Annabel Fiddes, economics associate director at S&P Global Market Intelligence said:

“The UK private sector moved closer to stagnation in August, as mild growth of activity across the service sector only just offset a deepening downturn at manufacturers.

Waning customer demand amid the weaker economic outlook, and shortages of both staff and inputs, were reported to have hit goods producers hard, with firms registering the quickest drops in output and new work since May 2020.

Excluding the initial phase of the pandemic in early-2020, the reduction in manufacturing output was the quickest seen since the start of 2009. Meanwhile, the service sector registered the weakest increase in activity since the recovery began in early 2021.

Polish chemicals group Grupa Azoty is temporarily halting production of some key products including nitrogen fertilizers due to record gas prices.

The move illustrates how soaring energy prices are leading to ‘demand destruction’ (where it simply isn’t economical for a factory to operate).

Reuters has the details:

The current situation in the natural gas market, which determines the profitability of production, is exceptional, completely independent of the company and impossible to forsee,” the company said in a regulatory filing on Monday.
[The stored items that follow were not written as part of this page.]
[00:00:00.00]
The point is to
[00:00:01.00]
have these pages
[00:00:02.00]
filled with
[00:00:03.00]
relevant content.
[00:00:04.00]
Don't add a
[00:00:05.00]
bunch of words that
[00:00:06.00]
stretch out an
Grupa Azoty said it would carry out investment processes and maintenance during the standstill and would continue to produce catalyzers, polyamide film, humic acid, thermoplastic starch and concentrated nitric acid.

Shares in Grupa Azoty have dropped 4% today, and are down a fifth over the last month.
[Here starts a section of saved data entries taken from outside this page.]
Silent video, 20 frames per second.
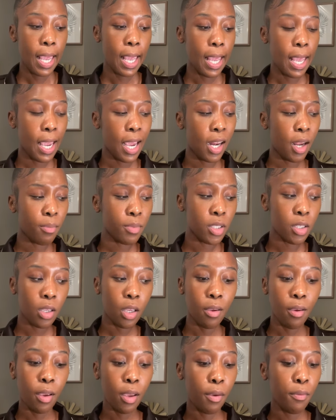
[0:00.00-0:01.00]
and i'm just
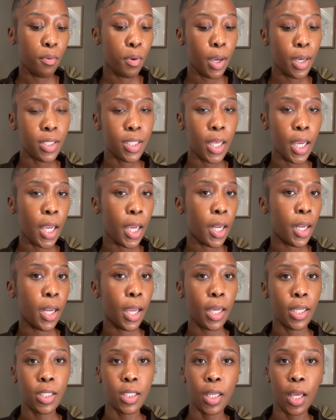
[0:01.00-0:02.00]
gonna give you guys like a
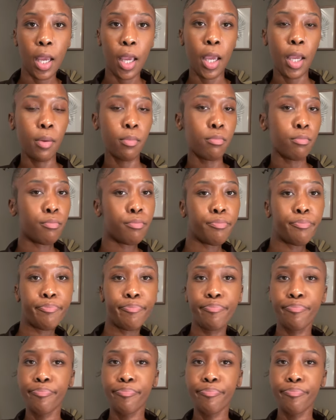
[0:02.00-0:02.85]
nighttime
Poland’s top chemicals company stopped making some key fertiliser products because of record natural gas prices 🚨🇵🇱

🏭 European gas rallied to an all-time high this week, triggering demand destruction across the region

💰 Now fertiliser supply at

— Stephen Stapczynski (@SStapczynski) August 23, 2022 Natural gas prices in Europe are about seven times higher than they were at this time last year amid signs that soaring energy costs are crippling economic output 🇪🇺

— Stephen Stapczynski (@SStapczynski) August 23, 2022 With business growth in both France and Germany shrinking this month, it’s no surprise that the wider eurozone has struggled in August too.
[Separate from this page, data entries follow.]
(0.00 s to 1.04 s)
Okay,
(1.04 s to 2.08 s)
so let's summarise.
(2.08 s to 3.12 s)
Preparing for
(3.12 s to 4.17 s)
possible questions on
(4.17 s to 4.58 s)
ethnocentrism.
Eurozone business activity contracted for the second month running as the service sector growth ground to a near-halt.

S&P’s Global Flash PMI, just released, fell to its lowest since February 2021 as the cost of living crisis forced consumers to cut spending and supply constraints hurt manufacturers, leaving factories in a downturn.

This pulled the eurozone PMI Composite Output Index down to an 18-month low of 49.2, down from July’s 49.9 (which showed a marginal contraction).

Andrew Harker, economics director at S&P Global Market Intelligence, said the eurozone economy appears to be shrinking, and that firms face a struggle over the rest of the year.

“The latest PMI data for the eurozone point to an economy in contraction during the third quarter of the year.

Cost of living pressures mean that the recovery in the service sector following the lifting of pandemic restrictions has ebbed away, while manufacturing remained mired in contraction in August, seeing another record accumulation of stocks of finished goods as firms were unable to shift products in a falling demand environment. This glut of inventories suggests little prospect of an improvement in manufacturing production any time soon.

“Declining output is now being seen across a range of sectors, from basic materials and autos firms through to tourism and real estate companies as economic weakness becomes more broad based in nature.